I shook my head and he brought the pen back up to scribble some more.

“Okay then, I would like to prescribe some pre-natal vitamins and urge you to go see your doctor immediately along with an ultrasound appointment to see how far along you are, if you haven’t already done so. Since we were able to stop your attack right away, the fetus should be okay, but I would like you to follow up with your doctor to keep an eye on it, okay?”

“Okay,” I got out, a little firmer this time before adding, “Will this be recorded in my hospital chart?”
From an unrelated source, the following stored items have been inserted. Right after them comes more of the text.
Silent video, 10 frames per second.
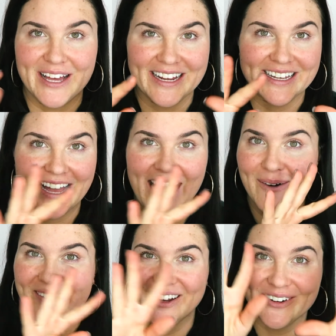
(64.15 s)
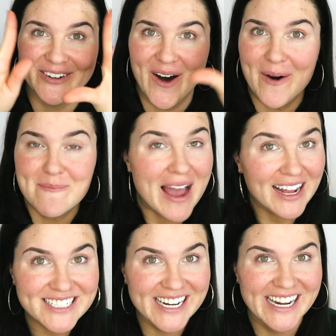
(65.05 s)
like how they're not
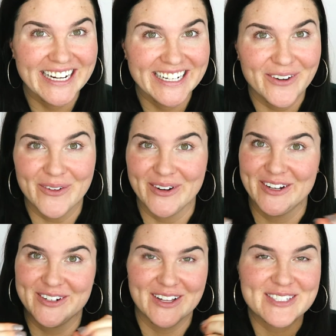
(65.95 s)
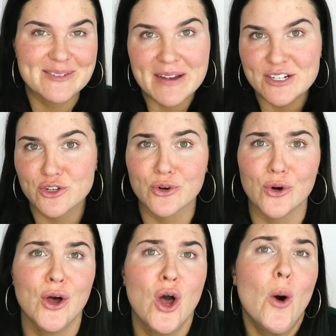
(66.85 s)
matching or they're not
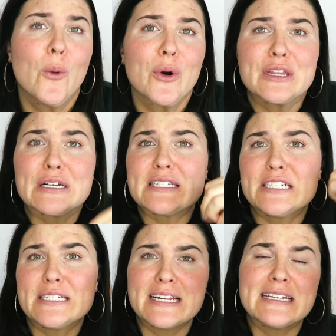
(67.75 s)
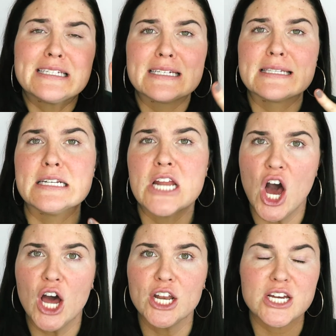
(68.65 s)
symmetrical, or it's just
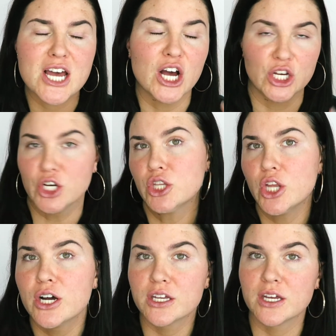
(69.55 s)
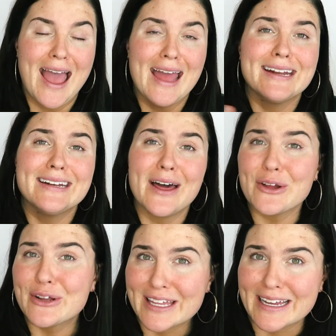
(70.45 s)
not a good look. And
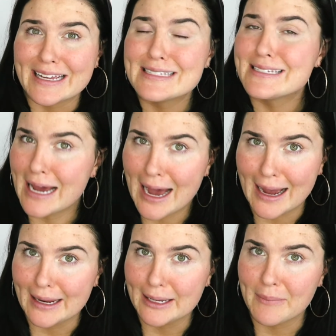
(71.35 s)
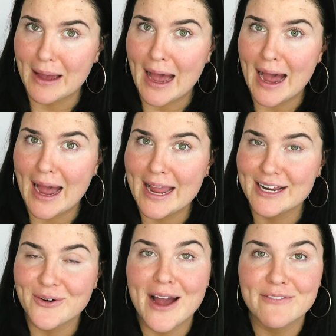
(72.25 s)
another thing is time. I
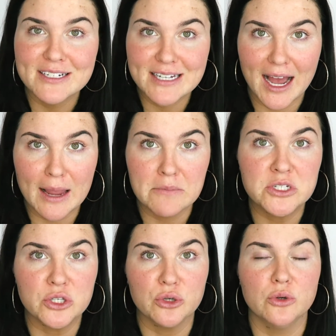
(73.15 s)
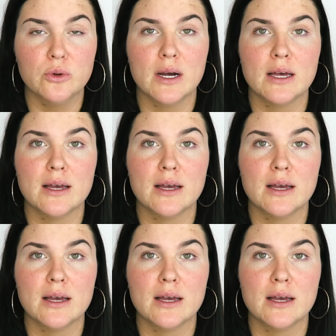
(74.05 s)
don't have the time to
“The lab results and what we have discussed will be, yes. Is there information you do not want disclosed?”

I glanced over at Lisa who was giving me a knowing look. This was not how I wanted Josh to find out, yet at the same time, I couldn’t act out too much on my fears or Dr. Ryans would get suspicious. So I put on a sad smile and said, “It’s just that Dr. Sullivan doesn’t know and I would like to tell him when I’m ready so that way we can continue focusing on my psychological health especially after this attack. I’m concerned there will be more and it will be bad for the baby.” I placed my hand on my still very flat tummy and hoped my innocent little act was working.

Dr. Ryans didn’t miss a beat and started scribbling right away. “Of course, all I need is for you to sign some patient disclosure paperwork and your chart will simply say you have chosen not to disclose this information. Sound good?”

I nodded and offered Dr. Ryans a real smile for once. “Thank you so much. So should I pee in a cup now or later?”